__What is being asked__: Copy each line below as it stands, but skip any picture it contains.
· · ·
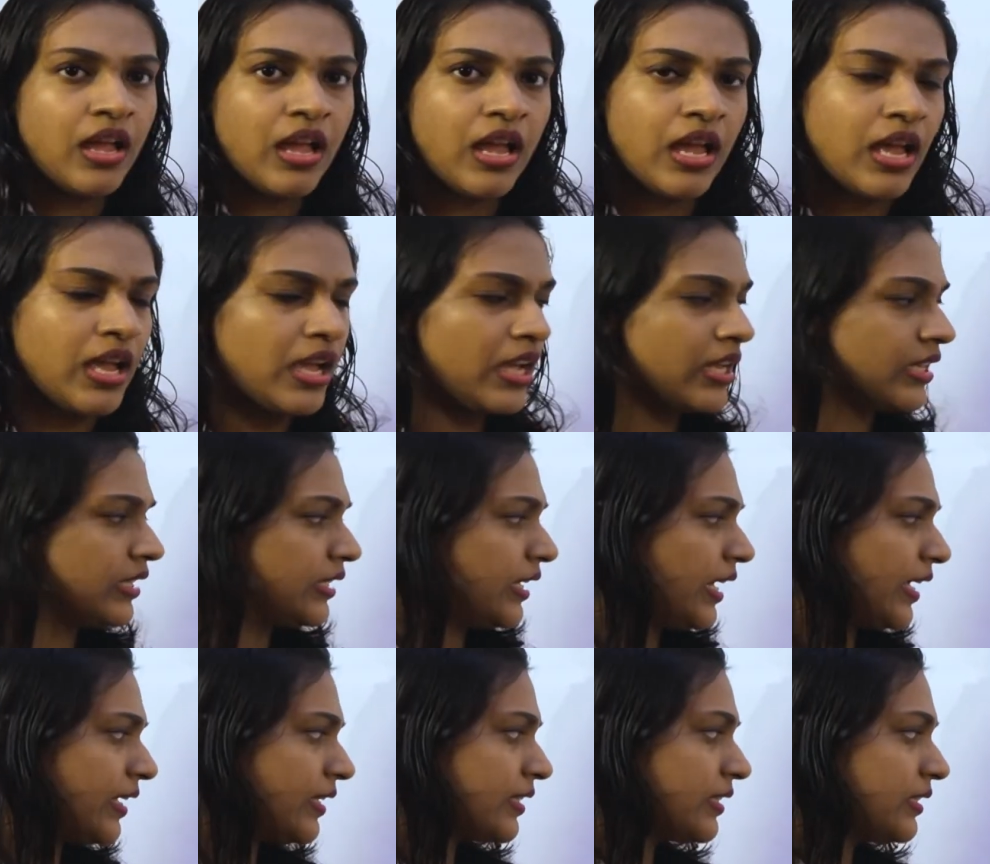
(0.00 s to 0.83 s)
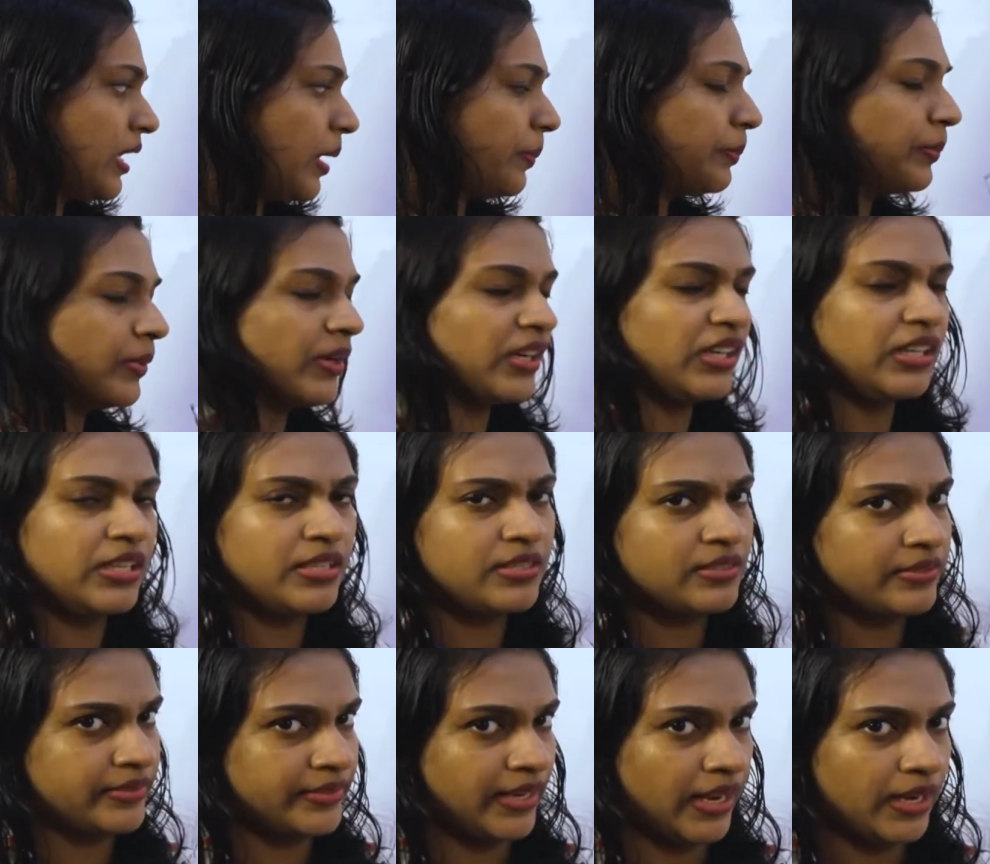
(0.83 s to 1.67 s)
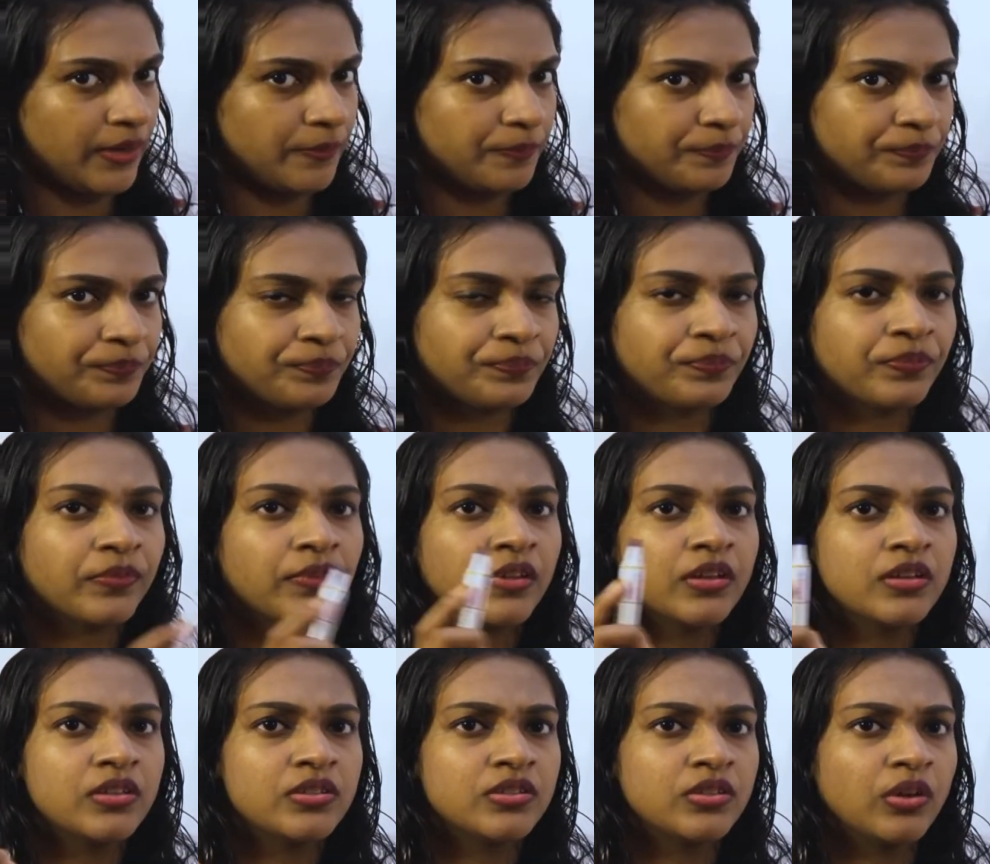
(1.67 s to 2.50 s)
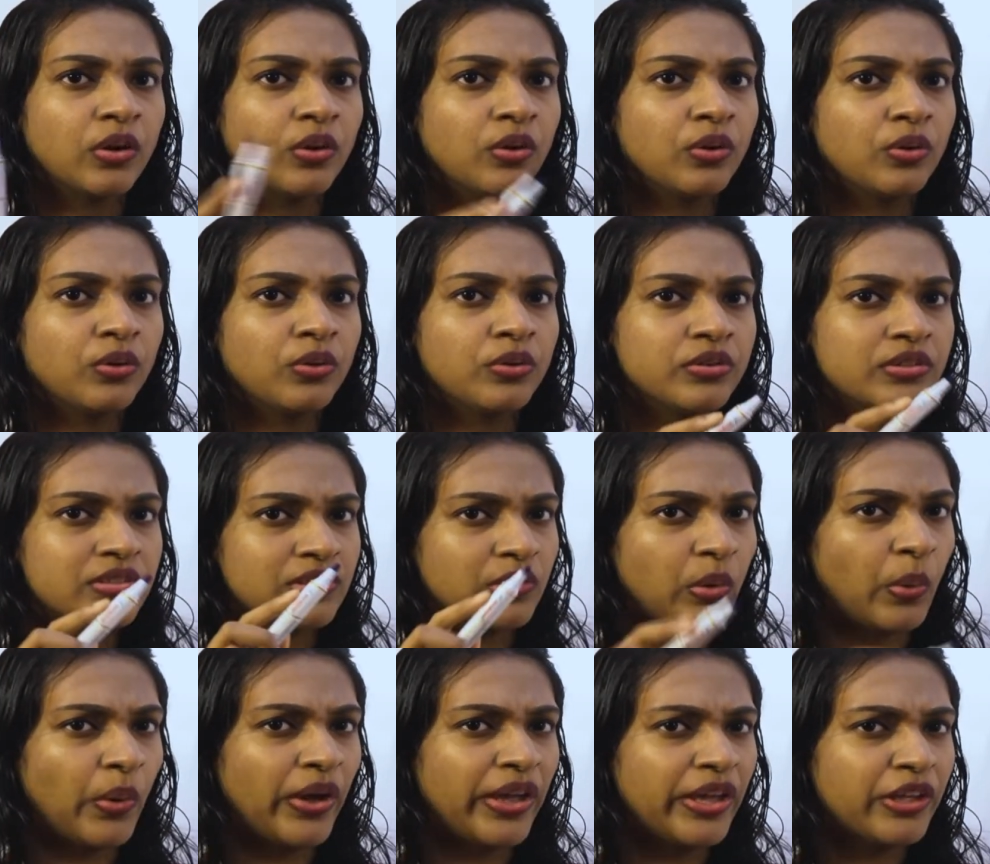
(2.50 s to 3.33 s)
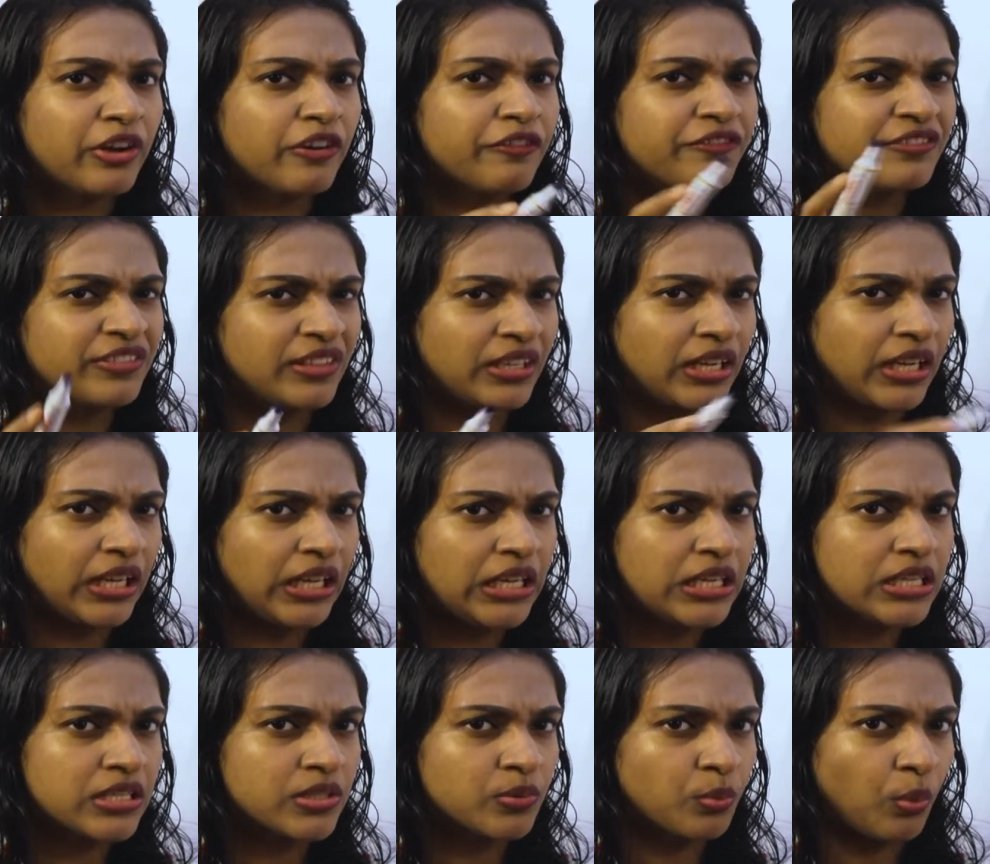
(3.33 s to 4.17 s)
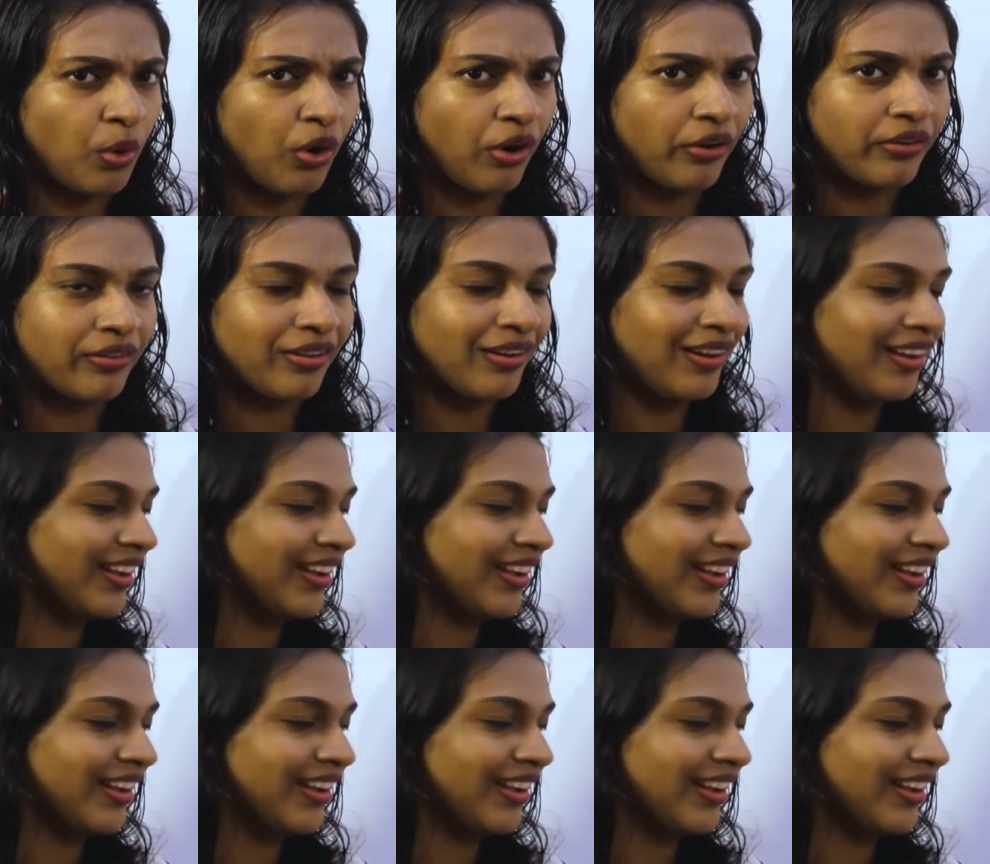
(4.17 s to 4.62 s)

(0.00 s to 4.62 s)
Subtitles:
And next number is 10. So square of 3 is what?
· · ·
__Result of this task__:
(0.00 s to 0.83 s)
(0.83 s to 1.67 s)
(1.67 s to 2.50 s)
(2.50 s to 3.33 s)
(3.33 s to 4.17 s)
(4.17 s to 4.62 s)

(0.00 s to 4.62 s)
Subtitles:
And next number is 10. So square of 3 is what?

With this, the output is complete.